Via The Economist

The following passage is an excerpt; click here to read the full article.

How did the attorney-general’s office come to be held by partisans who pursue flashy lawsuits rather than defending the laws of their states? The story dates back to a Supreme Court case on environmentalism. In the early 2000s non-profit groups, cities and states teamed up against the Bush administration for not regulating greenhouse gases. They argued that pollutants were a health risk and that the Clean Air Act required the feds to do something. The plaintiffs’ argument was strong; the question was who had standing to sue. The Supreme Court ruled that due to the threat of rising sea-levels the Massachusetts attorney-general could lead the charge.

Massachusetts v EPA set the precedent for a single state to challenge the federal government in court. That drastically expanded the reach of attorneys-general—Republicans soon raced to sue Barack Obama when he took office. Over time attorneys-general realised that if they banded together with like-minded colleagues across the country, they could handpick the district with the most sympathetic judges in which to bring their case. One federal judge’s injunction in their favour, and against Washington, could shut down a policy for the whole country until a higher court ruled on its appeal. “Not only can they play on their home-turf, they can now choose the referee,” says Steve Vladeck of the University of Texas at Austin.

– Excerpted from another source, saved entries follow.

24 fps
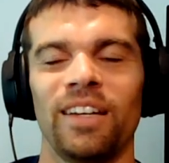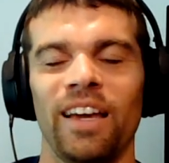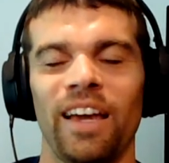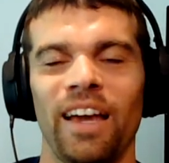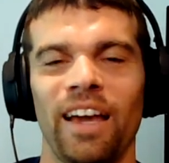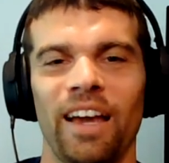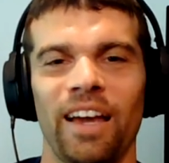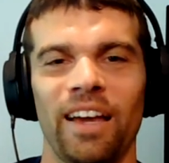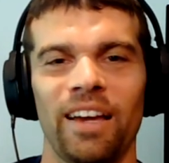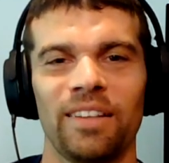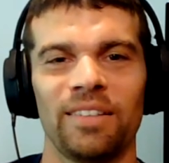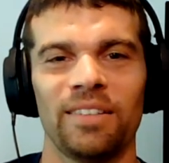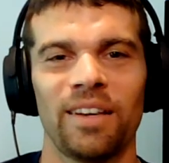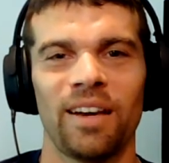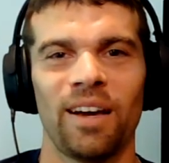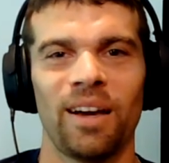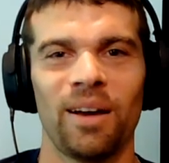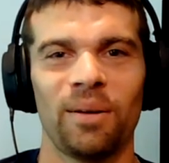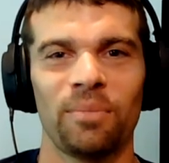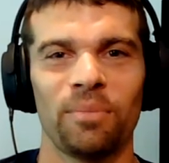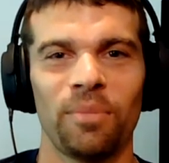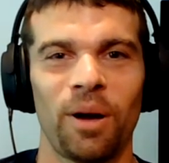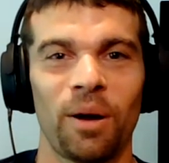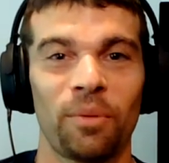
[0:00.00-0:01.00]
and
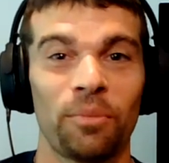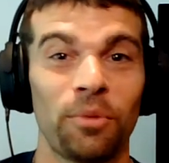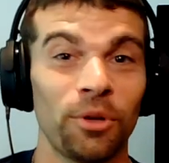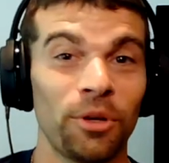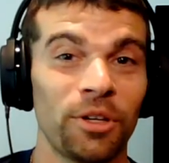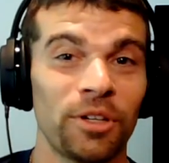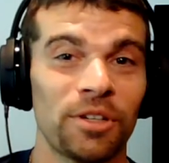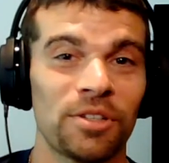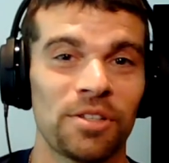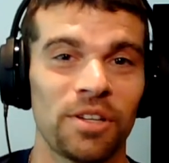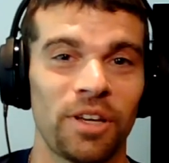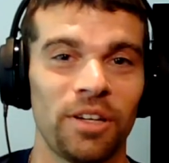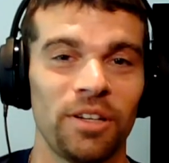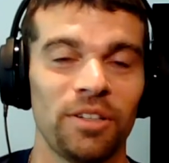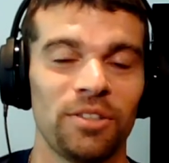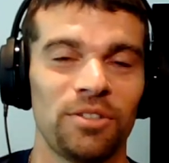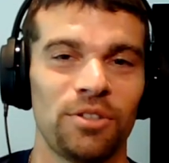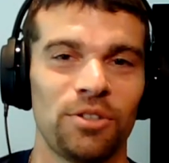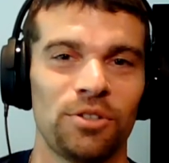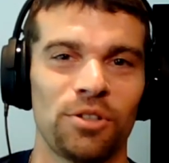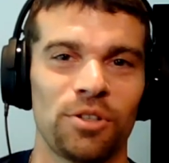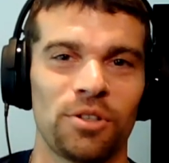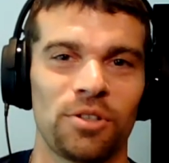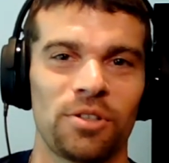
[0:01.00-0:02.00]
I'm really excited
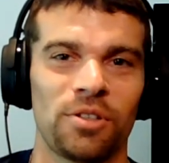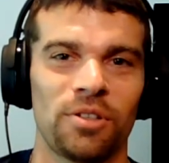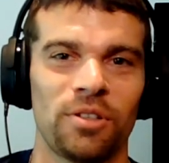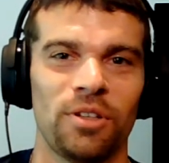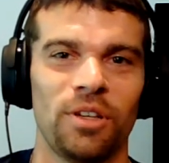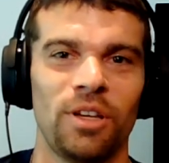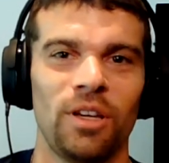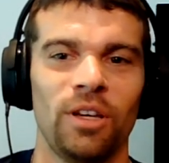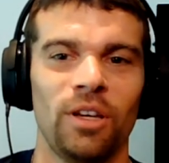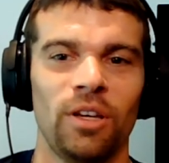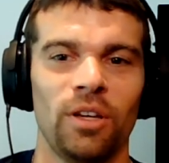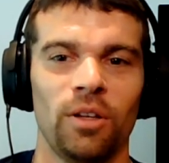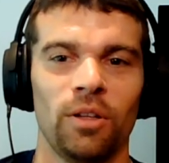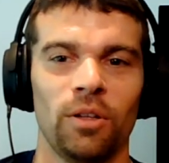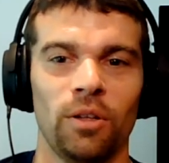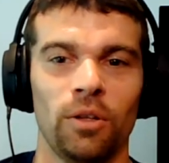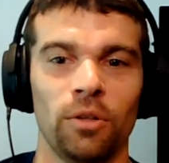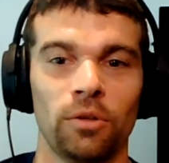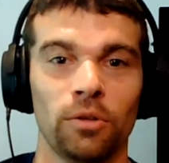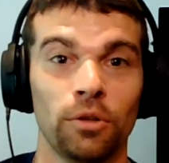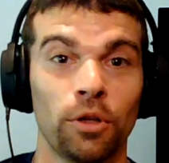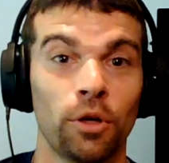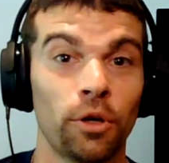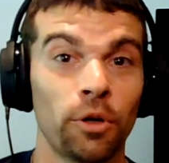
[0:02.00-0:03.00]
to just
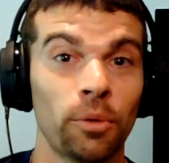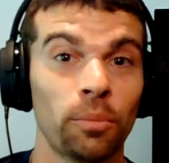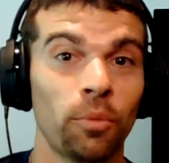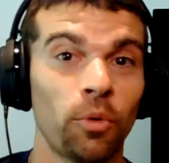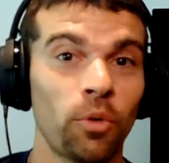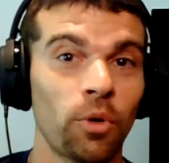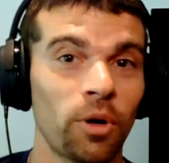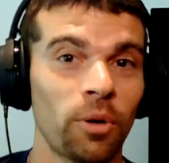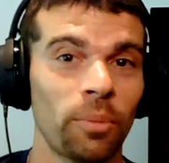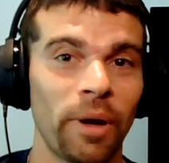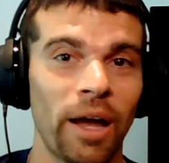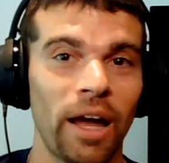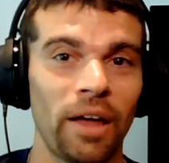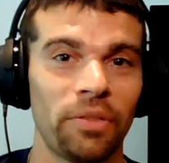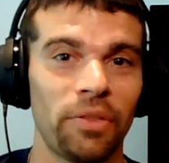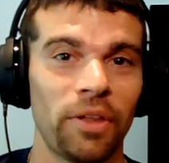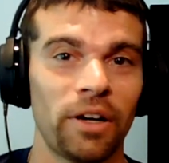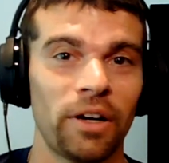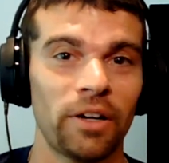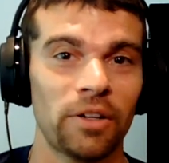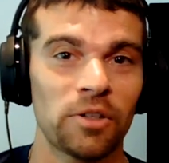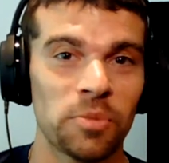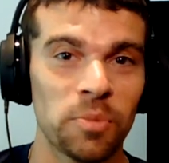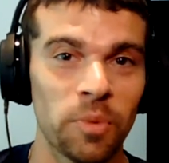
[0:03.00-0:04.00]
learn more about
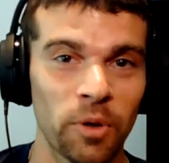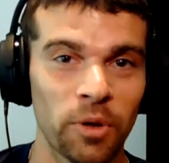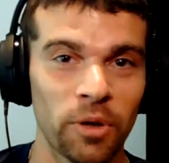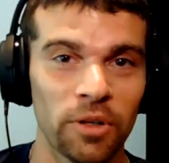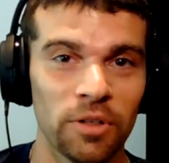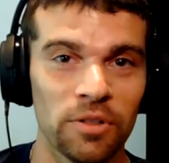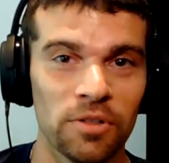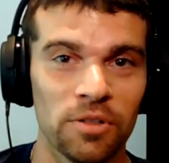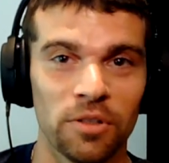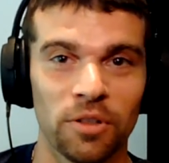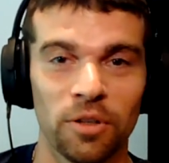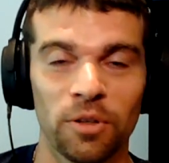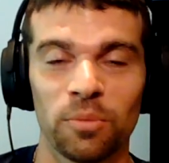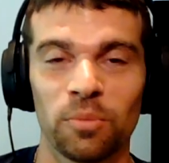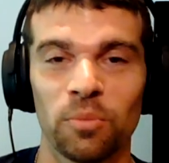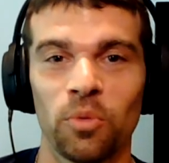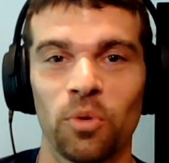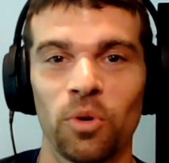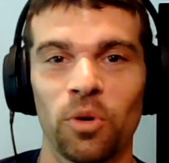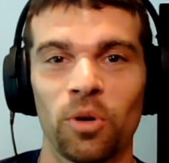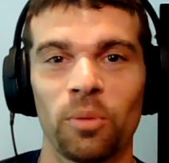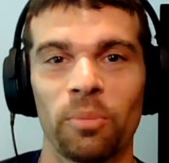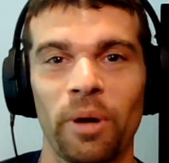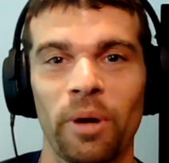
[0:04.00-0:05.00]
that experience, learn
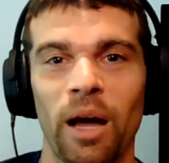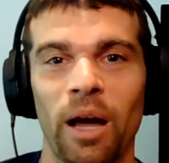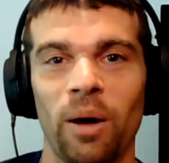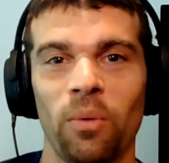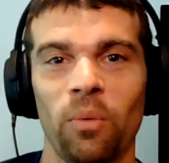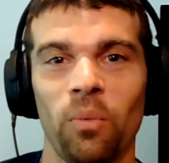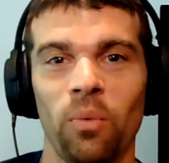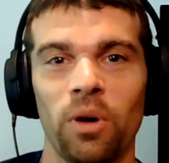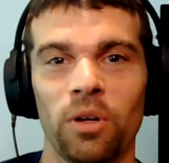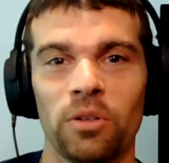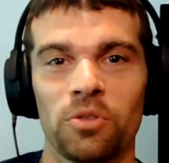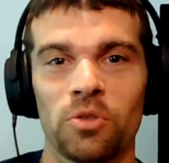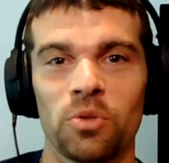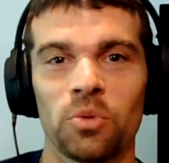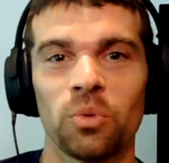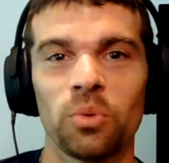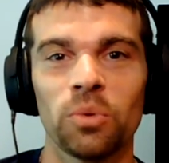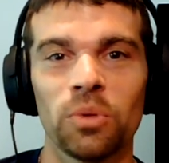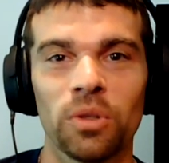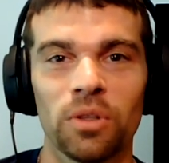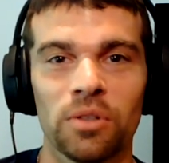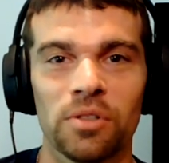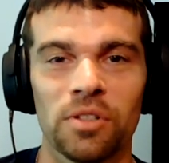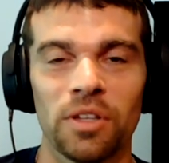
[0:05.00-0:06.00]
more about what
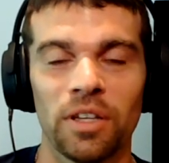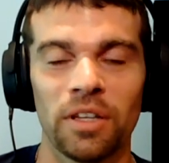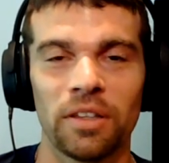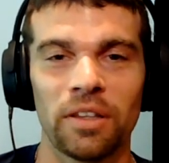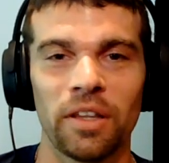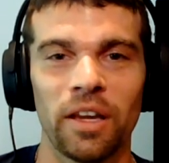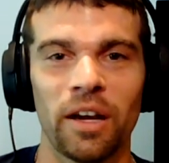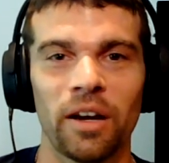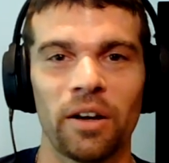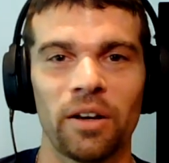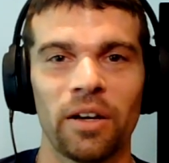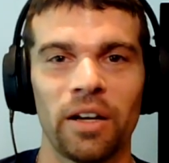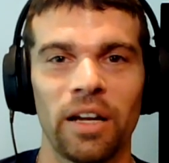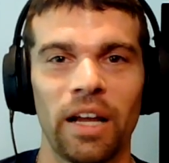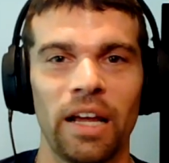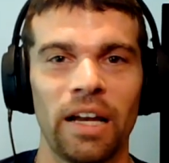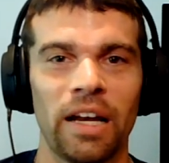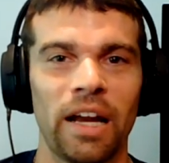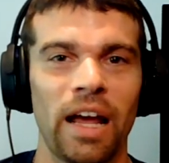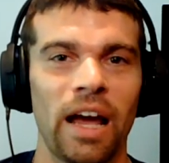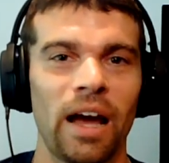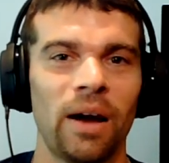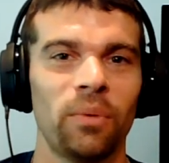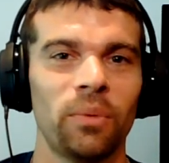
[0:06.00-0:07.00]
school looks like there,
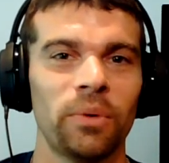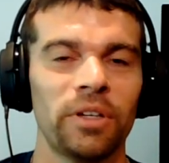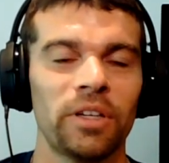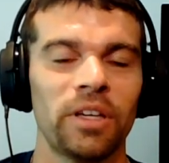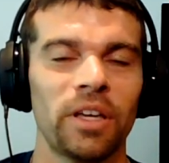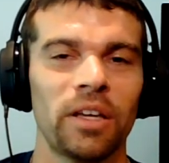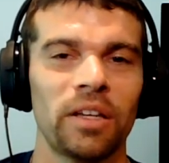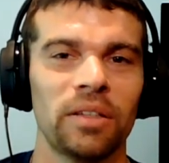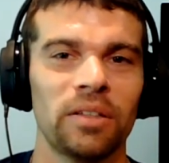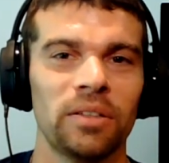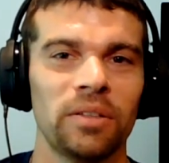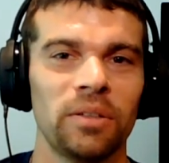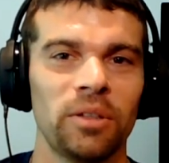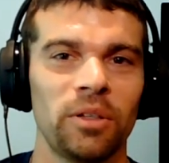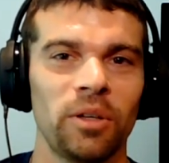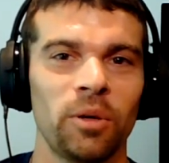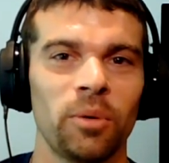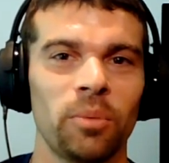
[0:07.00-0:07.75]
and how we can,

The strategy took off when Mr Trump became president. Democratic attorneys-general sued the federal government more times in four years than they had in the previous 16, says Paul Nolette, a political scientist. Republicans took it a step further under Joe Biden, aiming their litigation not just at Democratic policies but at the administrative state itself. Today these lawsuits are masterfully co-ordinated to maximise partisan wins, says James Tierney, a former attorney-general of Maine who teaches at Harvard University. With that in mind it is less surprising that Mr Trump’s Muslim travel ban was halted by a judge in Honolulu and mifepristone, an abortion pill, was temporarily outlawed by a judge in the Texas Panhandle.